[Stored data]
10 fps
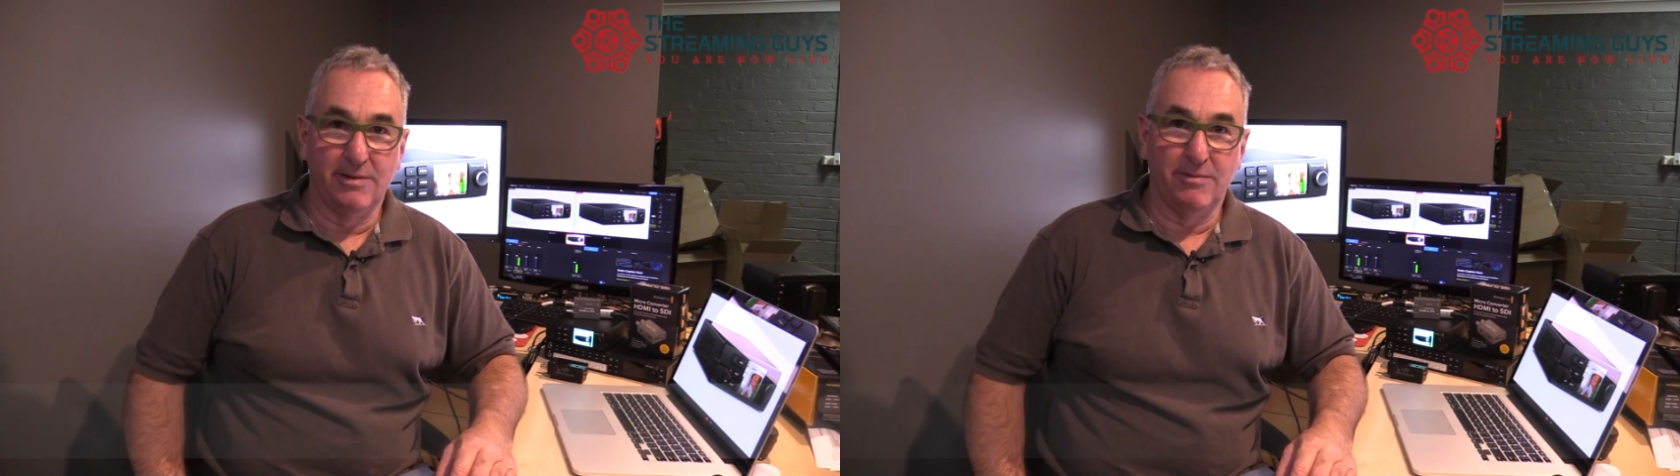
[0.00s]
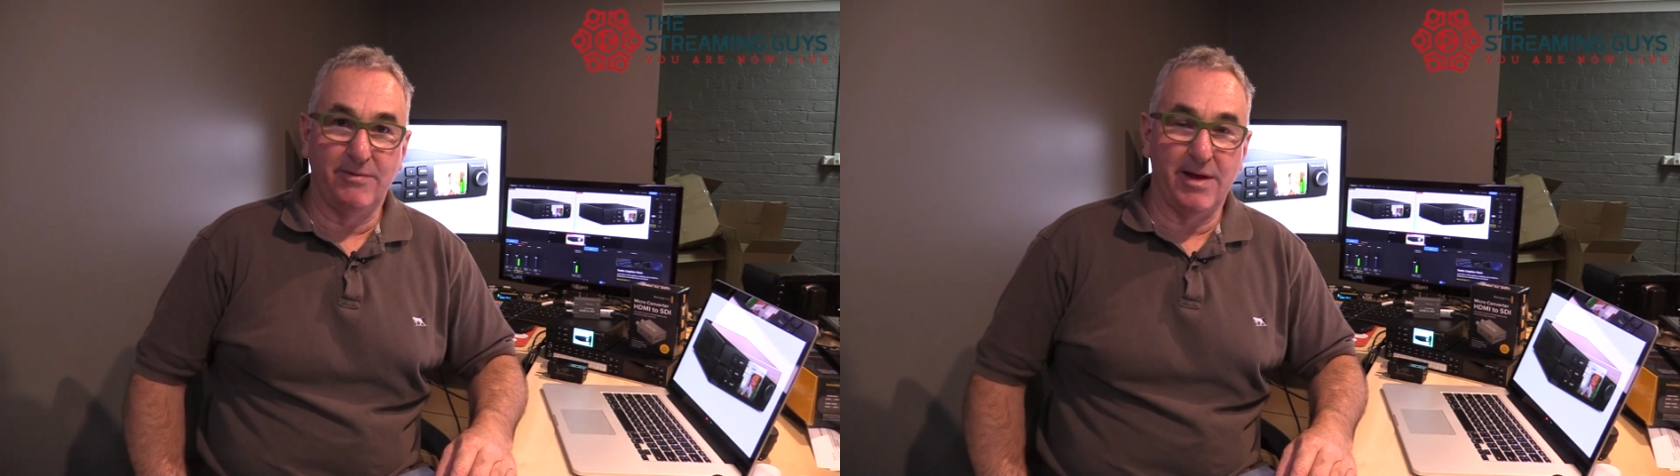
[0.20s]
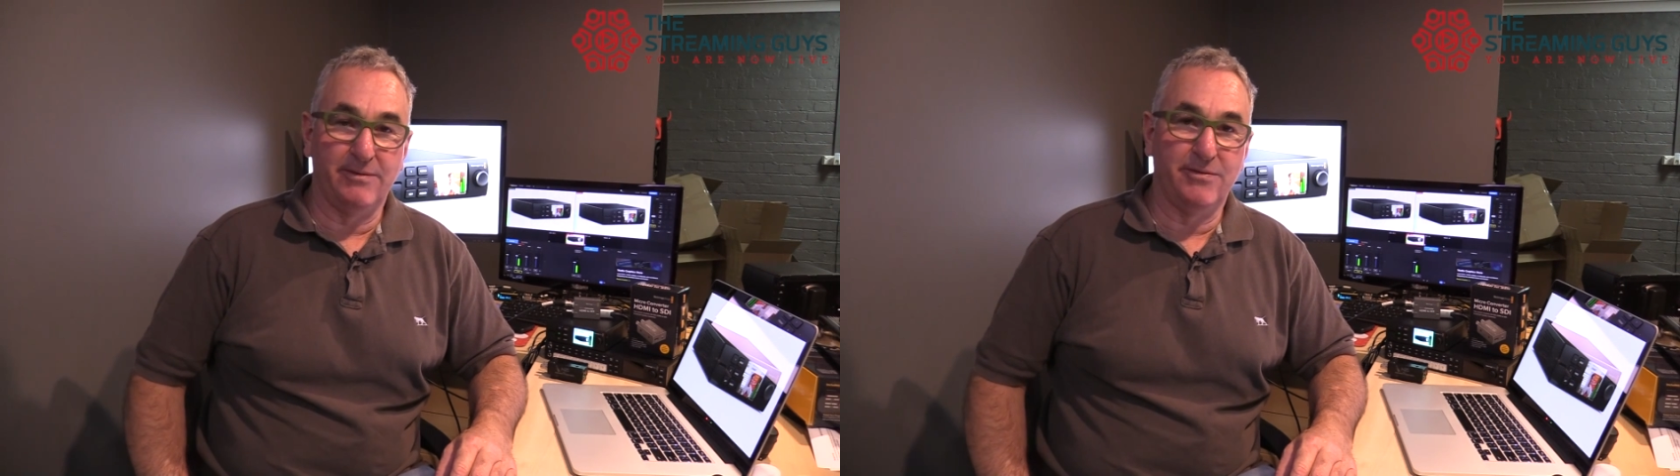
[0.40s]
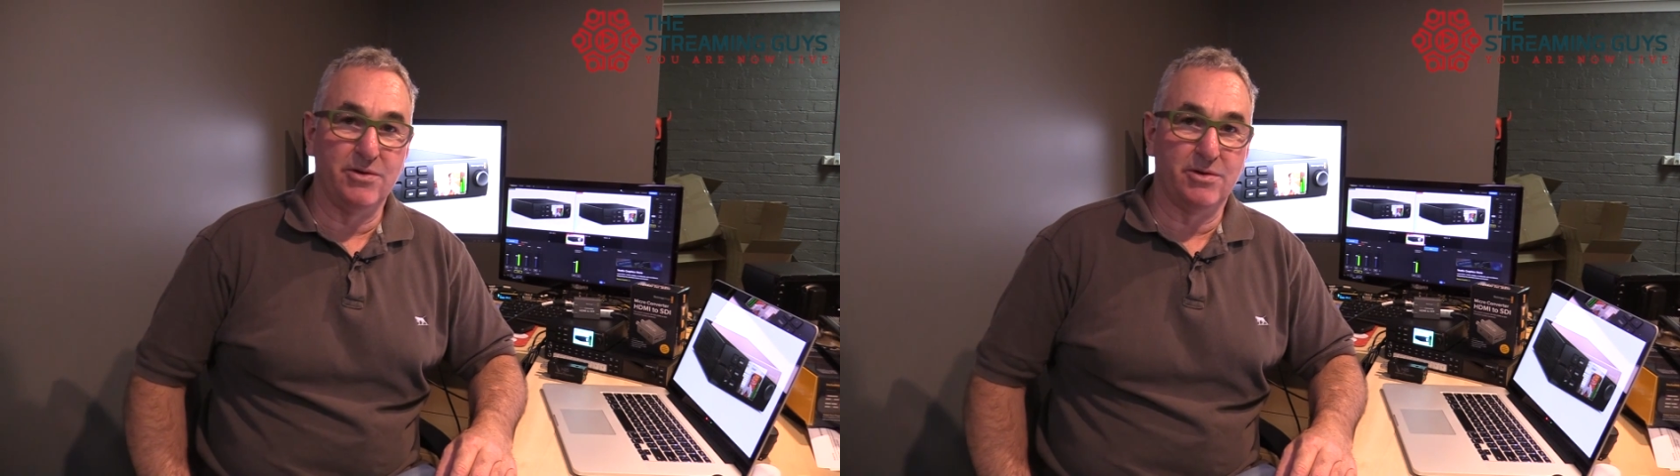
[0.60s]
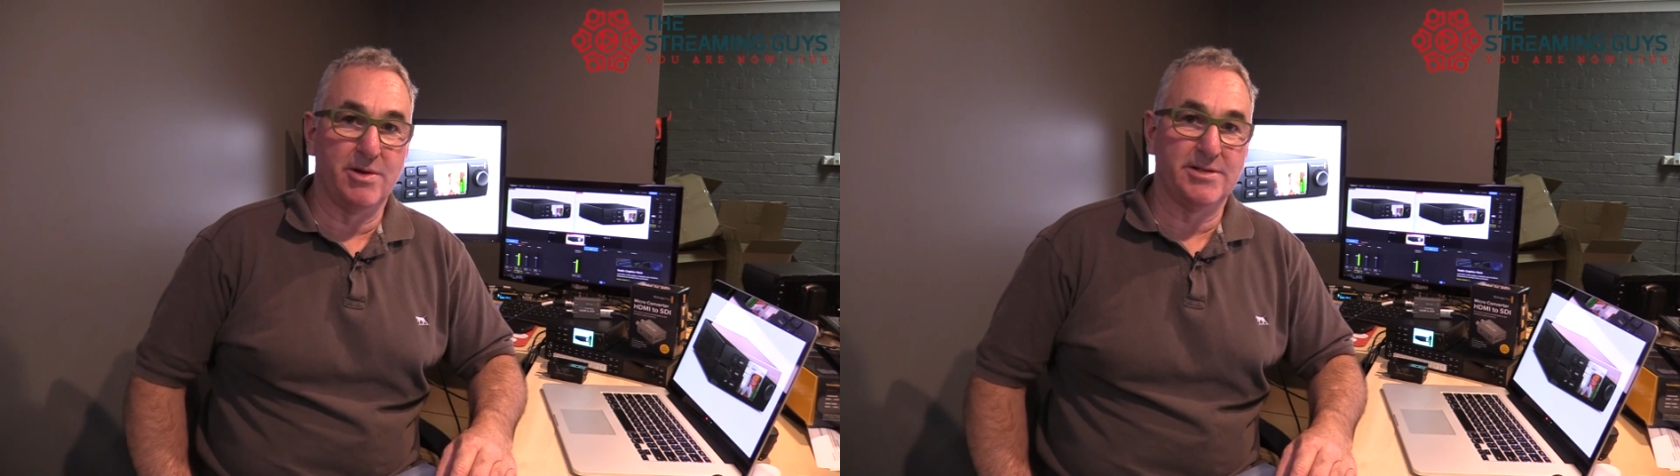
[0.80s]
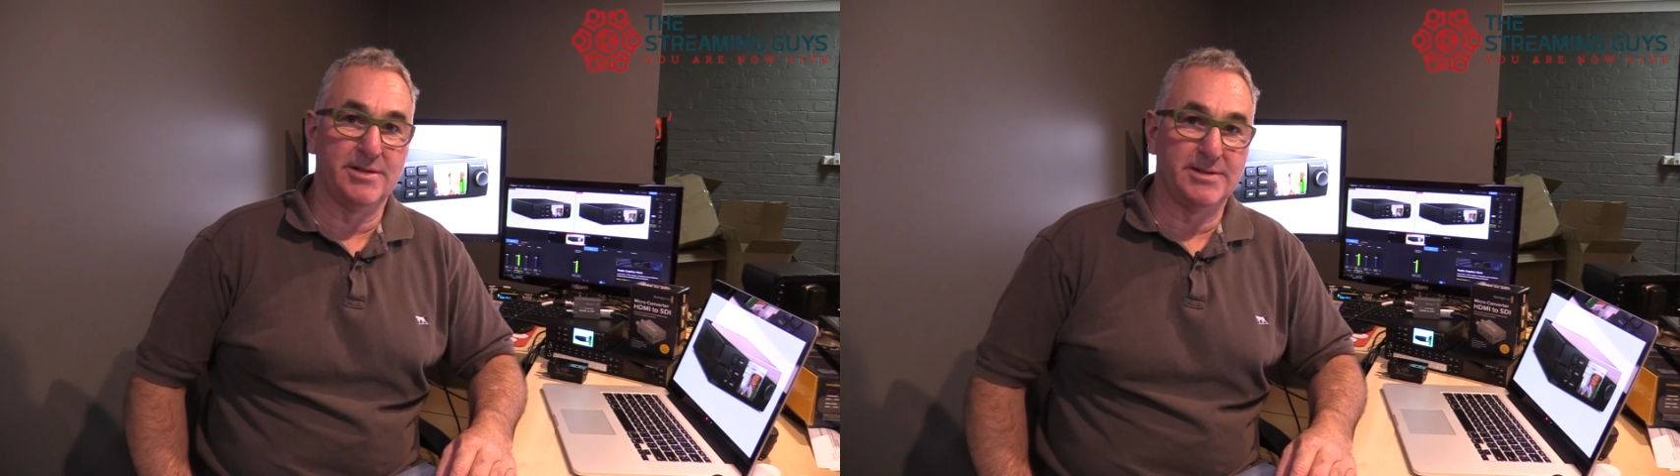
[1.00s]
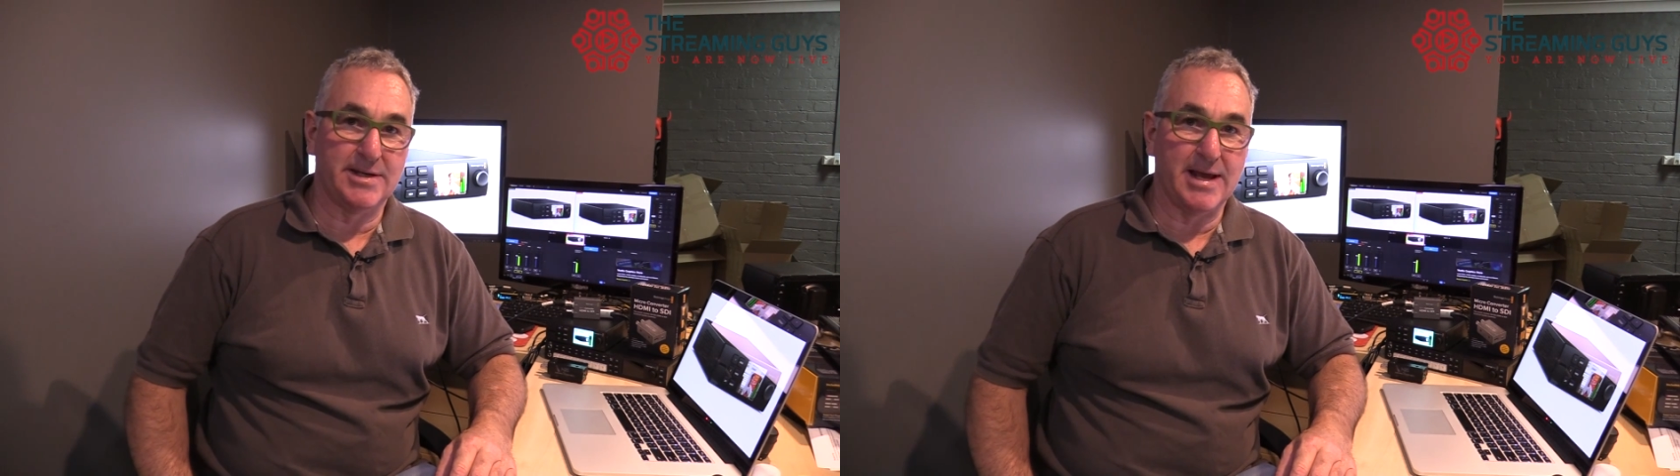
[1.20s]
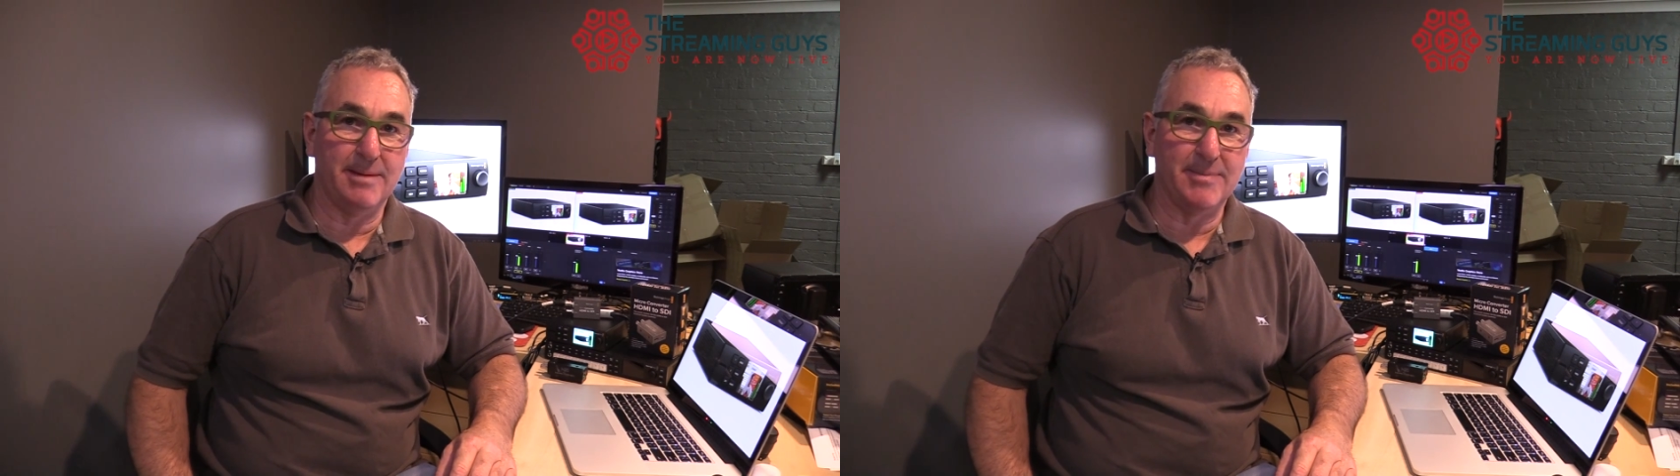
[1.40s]
We've had a few
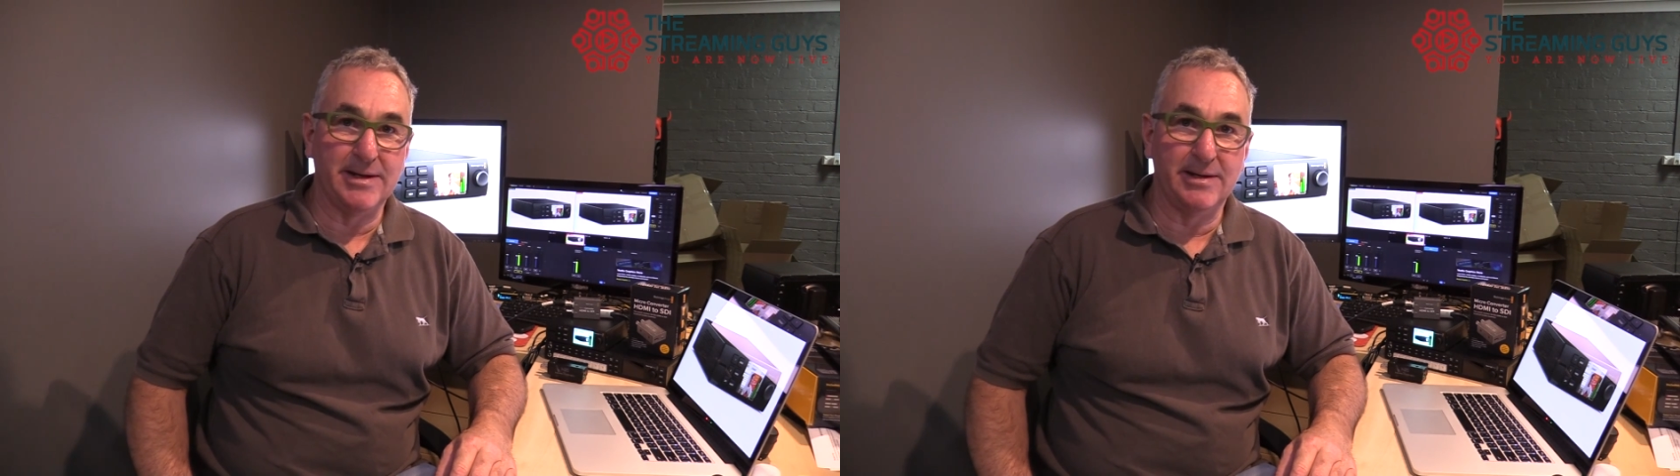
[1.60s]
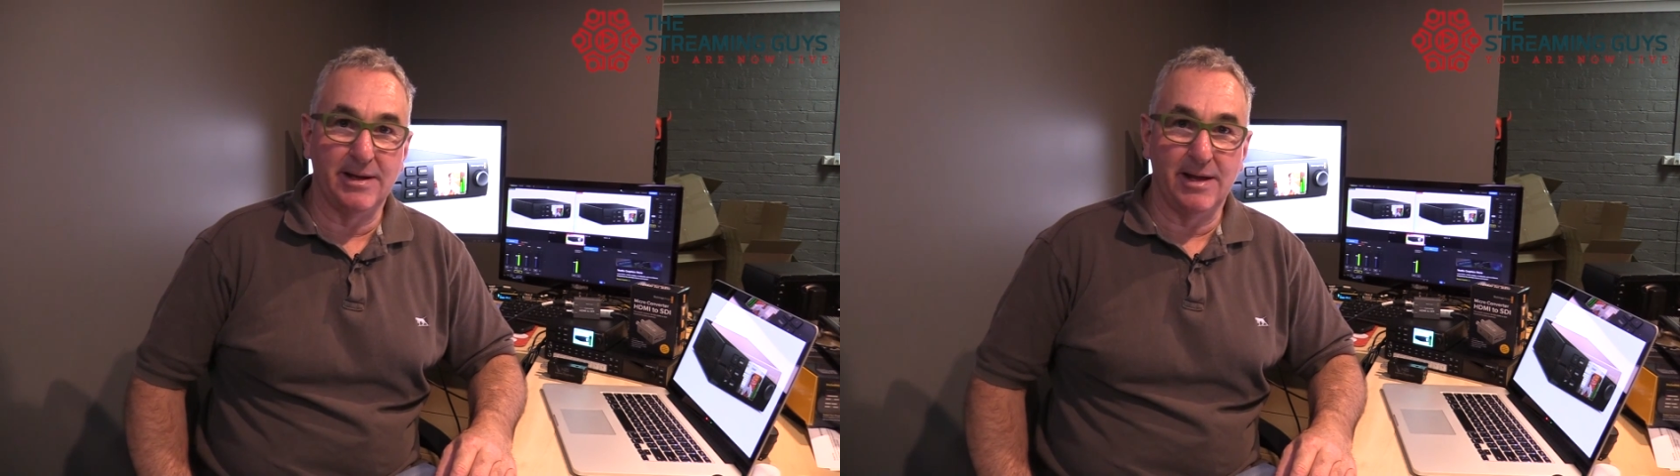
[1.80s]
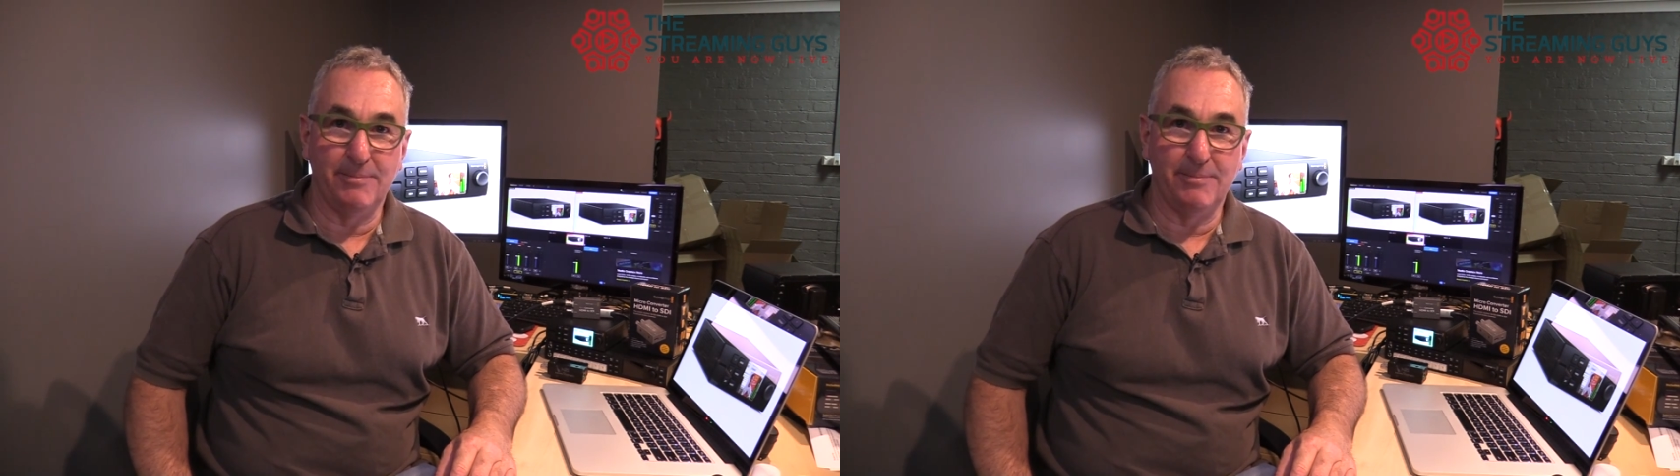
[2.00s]
questions come in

** Exercise details **
What is needed is a verbatim transcription of the records, minus the pictures.

** Task answer **
10 fps
[0.00s]
[0.20s]
[0.40s]
[0.60s]
[0.80s]
[1.00s]
[1.20s]
[1.40s]
We've had a few
[1.60s]
[1.80s]
[2.00s]
questions come in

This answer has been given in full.